"Saya pikir dedicated line atau jalur khusus juga penting mengingat pertumbuhan kendaraan di Kota Semarang terus meningkat,"
Merdeka.com, Semarang - Pemerintah Kota (Pemkot) Semarang terus mematangkan kajian pembuatan jalur khusus Bus Rapid Transit (BRT) Trans Semarang. Hal itu karena pelayanan BRT selama ini dinilai masih belum sesuai dengan harapan karena terkendala lamanya waktu yang digunakan bus untuk melayani penumpang.
Wali Kota Semarang, Hendrar Prihadi mengatakan, kajian tentang jalur khusus BRT itu sangat penting. Untuk itu, dia meminta agar Dinas Perhubungan (Dishub) Kota Semarang terus melakukan kajian mendalam.
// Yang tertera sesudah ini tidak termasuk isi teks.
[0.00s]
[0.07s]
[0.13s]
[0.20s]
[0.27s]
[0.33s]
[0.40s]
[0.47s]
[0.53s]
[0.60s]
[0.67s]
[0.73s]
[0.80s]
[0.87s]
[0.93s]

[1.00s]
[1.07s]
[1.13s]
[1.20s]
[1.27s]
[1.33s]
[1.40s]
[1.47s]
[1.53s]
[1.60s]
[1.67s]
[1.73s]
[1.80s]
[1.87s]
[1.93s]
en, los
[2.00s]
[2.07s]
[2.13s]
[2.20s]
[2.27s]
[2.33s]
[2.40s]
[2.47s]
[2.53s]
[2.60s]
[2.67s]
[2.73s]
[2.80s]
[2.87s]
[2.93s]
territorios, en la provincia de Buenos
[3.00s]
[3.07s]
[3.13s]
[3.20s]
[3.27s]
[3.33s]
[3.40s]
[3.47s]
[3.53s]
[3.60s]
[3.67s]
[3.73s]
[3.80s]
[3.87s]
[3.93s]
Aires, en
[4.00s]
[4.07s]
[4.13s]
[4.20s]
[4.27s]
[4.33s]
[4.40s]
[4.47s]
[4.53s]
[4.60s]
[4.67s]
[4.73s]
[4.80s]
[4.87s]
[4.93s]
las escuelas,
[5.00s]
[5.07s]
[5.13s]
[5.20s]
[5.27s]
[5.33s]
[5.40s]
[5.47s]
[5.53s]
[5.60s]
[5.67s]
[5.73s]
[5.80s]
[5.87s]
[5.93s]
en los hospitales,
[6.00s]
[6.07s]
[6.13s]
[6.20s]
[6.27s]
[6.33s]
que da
Apalagi, Pemkot Semarang telah bekerjasama dengan Institute for Transportation and Development Policy (ITDP) Indonesia terkait kajian tentang pembuatan jalur khusus ini. Dan rencana pembuatan jalur khusus BRT tersebut sudah masuk dalam perencanaan Dishub Kota Semarang dan Badan Perencanaan Pembangunan Daerah (Bappeda) Kota Semarang.
Hanya saja, keberadaan jalur khusus tersebut masih dikaji ulang, mengingat lebar jalan di Kota Semarang yang terbatas. "Saat ini, jalur khusus BRT masih dikaji lagi. Saya minta dikaji karena melihat kondisi jalan di Kota Semarang yang seperti ini," kata pria yang akrab disapa Hendi itu.
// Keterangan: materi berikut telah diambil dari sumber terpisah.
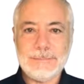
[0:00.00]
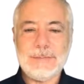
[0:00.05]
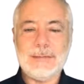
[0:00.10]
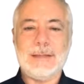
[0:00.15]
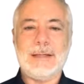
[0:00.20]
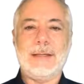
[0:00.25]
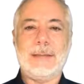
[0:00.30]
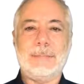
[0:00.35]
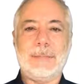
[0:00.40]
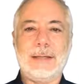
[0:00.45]

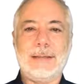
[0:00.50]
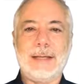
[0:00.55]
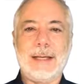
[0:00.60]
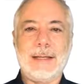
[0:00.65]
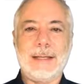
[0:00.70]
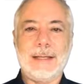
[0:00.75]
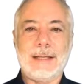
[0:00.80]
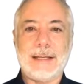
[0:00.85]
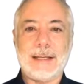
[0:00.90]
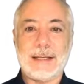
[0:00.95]
Ce n'est pas
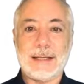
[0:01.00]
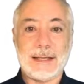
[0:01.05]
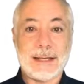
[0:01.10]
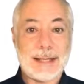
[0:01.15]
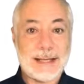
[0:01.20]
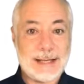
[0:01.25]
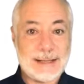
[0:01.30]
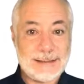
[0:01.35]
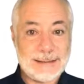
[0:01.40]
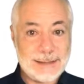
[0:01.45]
terminé,
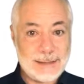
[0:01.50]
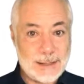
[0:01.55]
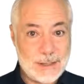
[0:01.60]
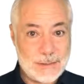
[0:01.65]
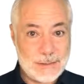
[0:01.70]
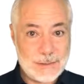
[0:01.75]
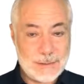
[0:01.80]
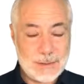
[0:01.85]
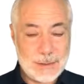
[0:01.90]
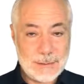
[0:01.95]
et c'est
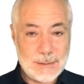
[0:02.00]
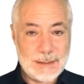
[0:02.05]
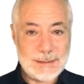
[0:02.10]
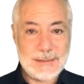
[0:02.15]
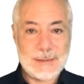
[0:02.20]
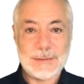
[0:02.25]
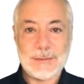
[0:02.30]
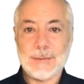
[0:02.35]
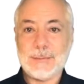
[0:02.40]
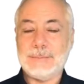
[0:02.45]
un sujet
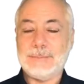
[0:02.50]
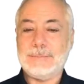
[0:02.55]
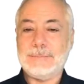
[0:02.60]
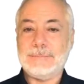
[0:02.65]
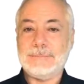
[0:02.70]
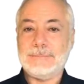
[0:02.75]
passionnant.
Hendi menerangkan, saat ini pihaknya memang sedang fokus dalam pembangunan Light Rail Transit (LRT) yang rencananya akan mulai dibangun awal 2019 mendatang. Pembangunan LRT diharapkan dapat tersinergi dengan jalur BRT Trans Semarang. "Yang LRT harus terintegrasi dengan transportasi umum yang saat ini kita punya yaitu BRT agar dapat memberikan layanan transportasi yang layak," ucapnya.
Sementara itu, Kepala Dishub Kota Semarang, M Khadik mengungkapkan, pembangunan jalur khusus BRT saat ini menjadi salah satu program prioritas untuk pengembangan BRT Trans Semarang. Selain pengembangan dengan penambahan jumlah koridor menjadi 12 koridor dari yang sekarang sudah ada 7 koridor.
Terkait kajian jalur khusus BRT, lanjut Khadik, saat ini masih dalam proses kajian yang mendalam. Sebab menurutnya, pembuatan jalur khusus tersebut harus mengurangi lebar ruas jalan yang sudah ada.
"Padahal, kemacetan lalu lintas yang ada sekarang disebabkan beban jalan yang tidak mampu menampung jumlah kendaraan. Sehingga masih terus dikaji dengan matang antara kami dengan ITDP. Saya pikir dedicated line atau jalur khusus juga penting mengingat pertumbuhan kendaraan di Kota Semarang terus meningkat," katanya.
Khadik menerangkan, dari rekomendasi ITDP, pembangunan tahap awal jalur khusus BRT bisa diterapkan untuk koridor 1 Trans Semarang yaitu antara Mangkang sampai Penggaron. Padahal, ruas jalur tengah Kota Semarang yang dilalui koridor 1 itu merupakan ruas jalan terpadat di banding jalan lainnya. "Kami juga inginnya ada percepatan, namun selain kendala di lapangan, kami juga terkendala pendanaan mengingat pembuatan jalur khusus itu anggarannya sangat besar," tambahnya.
Sementara itu, Vice Director ITDP Indonesia, Faela Sufa mengatakan, kecepatan rata-rata bus Trans Semarang pada rute Mangkang-Penggaron adalah 15.8 km perjam. Dimana kecepatan tersebut masih jauh lebih rendah dari kecepatan rata-rata kendaraan pribadi yaitu 18.5 km/jam.
"Hal ini disebabkan karena bus masih beroperasi bercampur dengan regular traffic. Selain itu, kapasitas halte dan daya angkut sistem bus Trans Semarang yang masih rendah menyebabkan sistem bus Trans Semarang belum beroperasi secara optimal," kata dia.
Untuk itu, pihaknya memberikan rekomendasi untuk peningkatan layanan Trans Semarang dengan konsep BRT dengan jalur khusus yang mempunyai rute langsung (BRT Direct Service system).
"Jalur khusus BRT dibangun pada segmen jalan yang mempunyai demand angkutan umum yang tinggi, mempunyai lebar jalan yang cukup dan biasanya banyak hambatan kemacetan yang dialami," pungkasnya.